И тут усталость продрогших матросов перешла в злость, обрушилась на протестующего засольщика.
– Ты постой на нашем месте!
– Сознательный!
– У тебя люстра в трюме!
– Прикройся там, а то зубы простудишь!
– Не примут же такую рыбу, – не уступал Терентьев. – Гляди! Разрез в сторону пошел. По мясу. А кишка болтается...
Голос его потонул в гневных возгласах:
– Вались ты со своей кишкой!
– Указывать каждый может!
– Сгинь, дух соленый, а то запущу треской по шапке!
Иван Кузьмич не знал, кого поддержать в злом споре. Обе стороны были по-своему правы: и засольщик, требующий чистой обработки улова, и люди, шкерившие в темноте, в липнущем на лица и глаза мокром снеге. В их возмущении слышалась обида не столько на справедливые требования засольщика, сколько на свою беспомощность. Быть может, прервать обработку улова на время снежного заряда? Нет. Если сейчас остановить работы, так что же будет, когда пойдет настоящая рыба? Нельзя прерывать разделку улова ни при каких условиях. Пускай если не рыба в трюмах, так навыки у команды копятся.
Из поднятого трала вылили рыбу. Кроме трески, в сеть попало несколько зубаток.
– Зубатка! – Матрос со злостью швырнул в сторону крупную рыбу с пятнистой, как у пантеры, кожей.
Зубатку разделывают на пласт, прорезая мясо со спины до брюшка. Никто не хотел первым взяться за работу, требовавшую большой точности.

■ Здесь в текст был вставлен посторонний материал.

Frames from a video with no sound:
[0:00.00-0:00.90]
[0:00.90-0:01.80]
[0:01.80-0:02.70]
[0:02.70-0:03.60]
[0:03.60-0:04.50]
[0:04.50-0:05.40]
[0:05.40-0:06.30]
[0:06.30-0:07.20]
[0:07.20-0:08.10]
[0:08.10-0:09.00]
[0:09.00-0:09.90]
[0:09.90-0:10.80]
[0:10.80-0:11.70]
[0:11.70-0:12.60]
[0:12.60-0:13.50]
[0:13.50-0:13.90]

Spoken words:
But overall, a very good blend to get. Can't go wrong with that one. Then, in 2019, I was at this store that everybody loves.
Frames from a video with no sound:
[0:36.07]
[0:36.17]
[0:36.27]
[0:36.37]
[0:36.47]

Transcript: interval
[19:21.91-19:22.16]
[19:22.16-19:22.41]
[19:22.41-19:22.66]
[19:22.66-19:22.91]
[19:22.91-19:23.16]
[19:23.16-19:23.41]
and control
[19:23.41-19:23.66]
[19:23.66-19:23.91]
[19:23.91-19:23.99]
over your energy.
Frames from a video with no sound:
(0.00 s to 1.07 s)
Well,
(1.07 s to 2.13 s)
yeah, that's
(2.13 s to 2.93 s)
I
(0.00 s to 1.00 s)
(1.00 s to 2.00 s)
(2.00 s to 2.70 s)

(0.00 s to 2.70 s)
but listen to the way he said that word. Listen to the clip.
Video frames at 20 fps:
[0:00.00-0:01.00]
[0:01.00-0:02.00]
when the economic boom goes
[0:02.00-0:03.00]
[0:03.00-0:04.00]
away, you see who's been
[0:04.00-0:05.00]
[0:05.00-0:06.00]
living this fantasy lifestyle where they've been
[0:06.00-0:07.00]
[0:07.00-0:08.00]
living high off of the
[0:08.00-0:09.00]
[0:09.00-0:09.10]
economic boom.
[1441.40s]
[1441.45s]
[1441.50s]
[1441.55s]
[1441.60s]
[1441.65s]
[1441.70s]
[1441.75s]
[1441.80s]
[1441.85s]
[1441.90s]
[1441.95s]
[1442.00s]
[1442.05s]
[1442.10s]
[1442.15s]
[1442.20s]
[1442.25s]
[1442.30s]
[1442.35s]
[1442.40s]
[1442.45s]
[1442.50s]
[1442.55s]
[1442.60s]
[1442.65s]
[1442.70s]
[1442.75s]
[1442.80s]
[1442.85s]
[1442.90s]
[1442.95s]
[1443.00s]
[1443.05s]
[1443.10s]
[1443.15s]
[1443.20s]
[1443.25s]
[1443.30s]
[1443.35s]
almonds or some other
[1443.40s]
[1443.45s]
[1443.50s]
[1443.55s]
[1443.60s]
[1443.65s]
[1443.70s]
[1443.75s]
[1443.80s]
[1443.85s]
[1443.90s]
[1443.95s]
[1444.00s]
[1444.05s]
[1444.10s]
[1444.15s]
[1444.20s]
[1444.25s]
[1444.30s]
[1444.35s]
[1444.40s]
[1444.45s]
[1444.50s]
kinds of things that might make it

Желая хоть немного разрядить напряженную обстановку за рыбоделом, Иван Кузьмич распорядился отнести зубаток на камбуз. Попутно он приказал боцману выкрасить столешницы рыбоделов в белый цвет. Осветить палубу нельзя. Пускай хоть темная треска выделяется на рыбоделах.
На косяке
«Ялта», выписывая крутые зигзаги, медленно двигалась на юго-восток. Подъемы по-прежнему не радовали. Даже ночью вахта без особого напряжения справлялась с разделкой более чем скудного улова.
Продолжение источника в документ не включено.